Oleh: Ali Adhim
Ada yang berubah dalam cara kita memahami kekuasaan. Jika dulu kekuasaan adalah kursi dan palu sidang, kini ia hadir di mimbar, di layar televisi, bahkan di nada-nada sholawat. Seperti alunan musik yang samar, ia merasuki ruang batin kita tanpa kita sadari.
Gelar “Gus yang diperdebatkan” adalah salah satu tanda dari perubahan ini. Gelar yang terkesan akademis, tetapi lebih sering menjadi simbol politis. Di balik penghormatan itu, ada sebuah narasi: bagaimana agama, popularitas, dan kekuasaan saling berkait dan bercampur dalam warna yang kadang sulit dibedakan.
Sholawat, dalam keindahan syairnya, adalah medium spiritual yang tak hanya mendamaikan, tapi juga menggugah. Ia membawa kita ke dunia yang lebih tinggi—atau setidaknya seharusnya begitu. Tetapi ketika sholawat diperdengarkan di lapangan luas, dengan ribuan orang yang berbaris rapi sambil mengibarkan bendera, ada sesuatu yang berubah. Sholawat menjadi alat. Tidak lagi hanya untuk doa, tetapi untuk menyatukan dan memobilisasi.
Max Weber, seorang sosiolog besar, pernah berkata: “Religious beliefs have often been used as a justification for political action, but the danger lies in confusing the authority of faith with the legitimacy of power.” (Keyakinan agama sering digunakan sebagai pembenaran tindakan politik, tetapi bahayanya adalah ketika otoritas iman disamakan dengan legitimasi kekuasaan.)
Kata-kata Weber menemukan relevansinya di sini. Ketika sholawat berubah menjadi instrumen kekuasaan, ia meninggalkan fungsi utamanya sebagai medium spiritual. Ia menjadi simbol yang memukau, tetapi kadang menyesatkan.
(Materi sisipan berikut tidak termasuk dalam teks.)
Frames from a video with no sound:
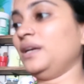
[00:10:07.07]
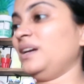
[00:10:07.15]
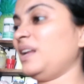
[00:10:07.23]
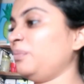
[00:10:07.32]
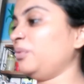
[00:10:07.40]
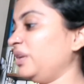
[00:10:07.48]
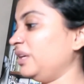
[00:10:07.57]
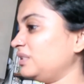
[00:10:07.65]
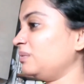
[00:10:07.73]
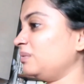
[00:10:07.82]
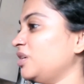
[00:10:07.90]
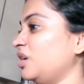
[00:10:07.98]
अगर आपको नहीं
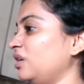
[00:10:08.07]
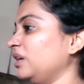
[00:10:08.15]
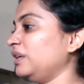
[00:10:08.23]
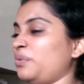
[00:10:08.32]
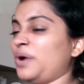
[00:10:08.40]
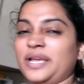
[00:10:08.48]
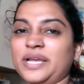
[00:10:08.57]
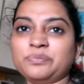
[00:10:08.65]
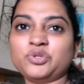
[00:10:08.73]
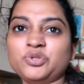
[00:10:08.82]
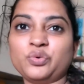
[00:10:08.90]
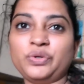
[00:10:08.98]
समझा होगा कि वाई आई
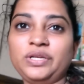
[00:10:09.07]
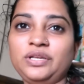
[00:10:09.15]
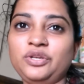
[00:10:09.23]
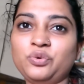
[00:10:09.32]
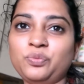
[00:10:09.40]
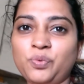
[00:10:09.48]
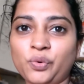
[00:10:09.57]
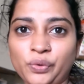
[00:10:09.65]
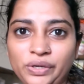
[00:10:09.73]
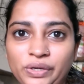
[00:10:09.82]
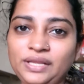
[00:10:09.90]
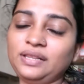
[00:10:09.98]
एम शोइंग यू
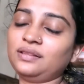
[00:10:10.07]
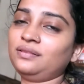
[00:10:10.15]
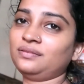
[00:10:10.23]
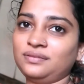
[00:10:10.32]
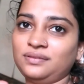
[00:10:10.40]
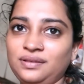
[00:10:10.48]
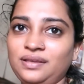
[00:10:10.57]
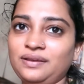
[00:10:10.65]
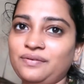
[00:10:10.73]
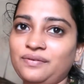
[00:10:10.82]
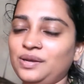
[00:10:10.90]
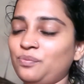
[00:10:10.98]
प्रोटीन
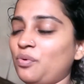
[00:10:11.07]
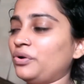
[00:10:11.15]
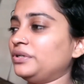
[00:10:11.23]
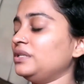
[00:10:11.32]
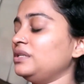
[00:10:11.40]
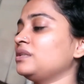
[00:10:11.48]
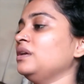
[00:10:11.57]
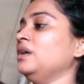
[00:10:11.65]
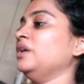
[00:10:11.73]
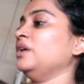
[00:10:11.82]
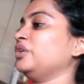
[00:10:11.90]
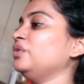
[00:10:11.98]
ये वाली बॉटल्स
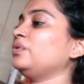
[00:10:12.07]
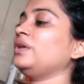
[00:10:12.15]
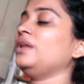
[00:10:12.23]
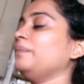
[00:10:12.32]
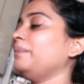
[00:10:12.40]
क्योंकि ना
Mungkin, bagi sebagian orang, ini bukan masalah. “Agama memang harus hadir dalam politik,” Tapi bagi Gandhi: “Those who say religion has nothing to do with politics do not know what religion is. But politics without principles is a deadly game.” (Mereka yang mengatakan agama tidak ada hubungannya dengan politik, tidak tahu apa itu agama. Namun, politik tanpa prinsip adalah permainan mematikan.)
Apa yang terjadi jika prinsip-prinsip itu hilang di tengah tepuk tangan massa? Sholawat yang seharusnya mendorong keikhlasan bisa menjadi alat legitimasi, dan legitimasi adalah langkah pertama menuju dominasi.
Ada yang terasa ganjil di sini. Tokoh agama, dengan gelar dan popularitasnya, menjadi magnet politik. Dengan gelar “Gus yang diperdebatkan” mereka tidak hanya menjadi simbol moral, tetapi juga intelektual. Sebuah kombinasi yang dalam banyak kasus, terlalu kuat untuk dilawan. Al-Ghazali, ulama besar dari Timur, pernah mengingatkan: “Religion and power are twins; religion is a foundation, and power is its protector. That which has no foundation will crumble, and that which has no protector will perish.”(Agama dan kekuasaan adalah saudara kembar; agama adalah fondasi, dan kekuasaan adalah pelindungnya. Yang tidak memiliki fondasi akan runtuh, dan yang tidak memiliki pelindung akan hancur.)
Tetapi ada yang luput dari peringatan ini. Bagaimana jika kekuasaan justru menjadi ancaman bagi agama itu sendiri? Bagaimana jika agama kehilangan keaslian spiritualnya karena terlalu dekat dengan kekuasaan?
John Locke pernah memperingatkan tentang pentingnya menjaga jarak antara keduanya: “The Church itself is a thing absolutely separate and distinct from the commonwealth and civil affairs.” (Gereja itu sendiri adalah sesuatu yang sepenuhnya terpisah dan berbeda dari urusan negara dan sipil.)
Namun, di negeri ini, agama dan politik adalah dua sungai yang alirannya sering bertemu. Ketika aliran itu bergabung, ia membawa kekuatan besar, tetapi juga potensi banjir yang merusak.
Mungkin, ini bukan hanya soal Gus yang diperdebatkan, atau sholawat yang menggema di lapangan. Ini adalah soal bagaimana kita memahami kekuasaan dalam bentuknya yang baru. Kekuasaan yang tidak lagi berbicara melalui senjata atau undang-undang, tetapi melalui nada dan syair, melalui doa dan mimbar.
Dan di tengah itu semua, kita sebagai masyarakat harus tetap waspada. Karena kekuasaan, seperti cahaya, bisa menyilaukan. Dan dalam silau itu, kita sering lupa bahwa bayangan panjang yang terbentuk di belakangnya adalah milik kita sendiri.